L’arrêt de la cinquième chambre de la Cour de justice de l’Union européenne à Luxembourg du six octobre deux mille vingt-cinq concerne le contrôle des concentrations. Une opération consistant en un échange d’actifs entre deux producteurs d’énergie a été notifiée à l’autorité exécutive de l’Union. Un fournisseur d’énergie régional a manifesté son souhait de participer à la phase administrative avant de contester la décision de compatibilité. Le Tribunal de l’Union européenne siégeant à Luxembourg a rejeté ce recours comme irrecevable par un arrêt rendu le dix-sept mai deux mille vingt-trois. La juridiction a estimé que la requérante n’était pas individuellement concernée par l’acte attaqué au sens du droit de l’Union.
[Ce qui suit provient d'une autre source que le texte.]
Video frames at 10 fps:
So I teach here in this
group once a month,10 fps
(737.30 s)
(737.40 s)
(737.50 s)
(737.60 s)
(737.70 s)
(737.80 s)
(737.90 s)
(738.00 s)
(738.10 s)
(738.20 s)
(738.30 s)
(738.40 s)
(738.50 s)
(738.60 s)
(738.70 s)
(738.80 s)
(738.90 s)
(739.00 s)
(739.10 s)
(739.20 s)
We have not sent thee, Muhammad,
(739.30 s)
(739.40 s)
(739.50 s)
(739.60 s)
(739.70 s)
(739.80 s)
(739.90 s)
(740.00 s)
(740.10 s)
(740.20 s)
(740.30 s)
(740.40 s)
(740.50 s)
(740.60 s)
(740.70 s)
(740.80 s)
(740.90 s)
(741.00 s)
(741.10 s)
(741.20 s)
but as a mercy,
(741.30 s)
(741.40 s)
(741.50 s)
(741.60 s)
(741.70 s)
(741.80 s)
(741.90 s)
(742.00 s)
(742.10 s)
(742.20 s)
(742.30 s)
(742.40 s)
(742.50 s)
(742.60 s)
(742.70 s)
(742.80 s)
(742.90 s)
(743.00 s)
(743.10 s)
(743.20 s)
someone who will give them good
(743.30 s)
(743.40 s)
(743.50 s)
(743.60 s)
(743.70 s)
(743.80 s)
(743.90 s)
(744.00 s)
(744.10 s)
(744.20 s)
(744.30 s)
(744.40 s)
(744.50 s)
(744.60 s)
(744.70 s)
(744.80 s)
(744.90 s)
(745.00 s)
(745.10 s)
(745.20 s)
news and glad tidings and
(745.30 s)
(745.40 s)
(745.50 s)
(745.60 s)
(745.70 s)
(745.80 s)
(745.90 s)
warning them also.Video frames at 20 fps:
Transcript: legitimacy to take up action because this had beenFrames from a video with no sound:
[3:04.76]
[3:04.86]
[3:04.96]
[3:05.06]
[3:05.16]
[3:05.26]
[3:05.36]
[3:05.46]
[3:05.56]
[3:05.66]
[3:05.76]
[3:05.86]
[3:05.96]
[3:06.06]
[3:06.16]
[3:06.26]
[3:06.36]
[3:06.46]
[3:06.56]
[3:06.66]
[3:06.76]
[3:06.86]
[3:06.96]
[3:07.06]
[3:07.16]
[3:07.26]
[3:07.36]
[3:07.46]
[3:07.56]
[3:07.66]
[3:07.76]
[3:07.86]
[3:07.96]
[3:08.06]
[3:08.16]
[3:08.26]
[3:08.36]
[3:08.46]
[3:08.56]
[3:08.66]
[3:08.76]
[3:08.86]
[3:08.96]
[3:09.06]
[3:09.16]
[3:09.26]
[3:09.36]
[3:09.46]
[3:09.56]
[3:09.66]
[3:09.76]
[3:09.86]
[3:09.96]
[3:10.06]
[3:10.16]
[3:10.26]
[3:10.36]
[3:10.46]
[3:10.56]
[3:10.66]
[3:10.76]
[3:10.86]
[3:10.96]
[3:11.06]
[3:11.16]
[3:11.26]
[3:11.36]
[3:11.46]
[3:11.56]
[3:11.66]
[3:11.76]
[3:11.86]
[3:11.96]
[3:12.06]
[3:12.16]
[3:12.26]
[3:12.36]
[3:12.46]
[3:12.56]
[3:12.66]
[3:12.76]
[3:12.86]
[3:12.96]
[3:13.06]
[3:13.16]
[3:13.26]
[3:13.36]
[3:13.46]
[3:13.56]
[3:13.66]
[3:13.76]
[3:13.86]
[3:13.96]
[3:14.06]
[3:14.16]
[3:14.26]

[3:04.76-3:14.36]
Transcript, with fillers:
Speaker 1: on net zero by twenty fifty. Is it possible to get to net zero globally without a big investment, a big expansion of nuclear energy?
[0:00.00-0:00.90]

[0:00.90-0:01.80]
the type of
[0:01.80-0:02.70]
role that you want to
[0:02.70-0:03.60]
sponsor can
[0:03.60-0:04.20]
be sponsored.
La société évincée a formé un pourvoi en invoquant une participation active et une atteinte substantielle à sa propre position économique. La question posée est de savoir si l’absence de motivation précise sur l’affectation du marché justifie l’annulation de la décision d’irrecevabilité. La Cour de justice annule l’arrêt pour ce motif de procédure tout en confirmant l’irrecevabilité du recours par une analyse au fond.
I. L’annulation de l’arrêt pour défaut de motivation juridictionnelle
A. La sanction d’un raisonnement lacunaire sur l’affectation du marché
La Cour de justice rappelle que la motivation d’un arrêt doit faire apparaître de façon claire et non équivoque le raisonnement du Tribunal. Le premier juge s’est borné à constater l’absence de circonstance particulière sans répondre aux arguments détaillés de la partie requérante. Cette omission empêche la juridiction supérieure de disposer des éléments suffisants pour exercer son contrôle dans le cadre de l’examen du pourvoi.
B. L’exercice de la faculté de statuer définitivement sur le litige
Le Tribunal a violé l’obligation de motivation qui lui incombe en vertu des dispositions impératives du statut de la Cour de justice. L’annulation de l’arrêt attaqué impose alors à la Cour de se prononcer elle-même sur la recevabilité du recours en annulation de première instance. Il convient désormais d’analyser si les éléments factuels produits par l’entreprise concurrente permettaient réellement d’établir une individualisation suffisante de sa situation.
II. Le maintien de l’irrecevabilité du recours initial
A. La rigueur des critères présidant à l’individualisation des tiers
Une entreprise tierce n’est individuellement concernée que si la décision l’atteint en raison de qualités particulières ou d’une situation de fait spécifique. La Cour précise que « la position actuelle et future d’une entreprise tierce doit être affectée de façon substantielle » pour fonder sa qualité. Une simple relation de concurrence avec le bénéficiaire de l’acte ne saurait suffire pour que ladite entreprise soit considérée comme individuellement concernée.
B. L’absence de preuve d’une singularité économique déterminante
Les considérations relatives au chiffre d’affaires ou à l’importance quantitative du fournisseur ne permettent pas de distinguer celui-ci de ses autres concurrents. Ces circonstances sont susceptibles de caractériser tout autre producteur d’énergie agissant sur le territoire national concerné par l’opération de concentration litigieuse. Faute de démontrer une atteinte singulière à sa situation économique, la requérante voit son recours en annulation définitivement rejeté pour cause d’irrecevabilité.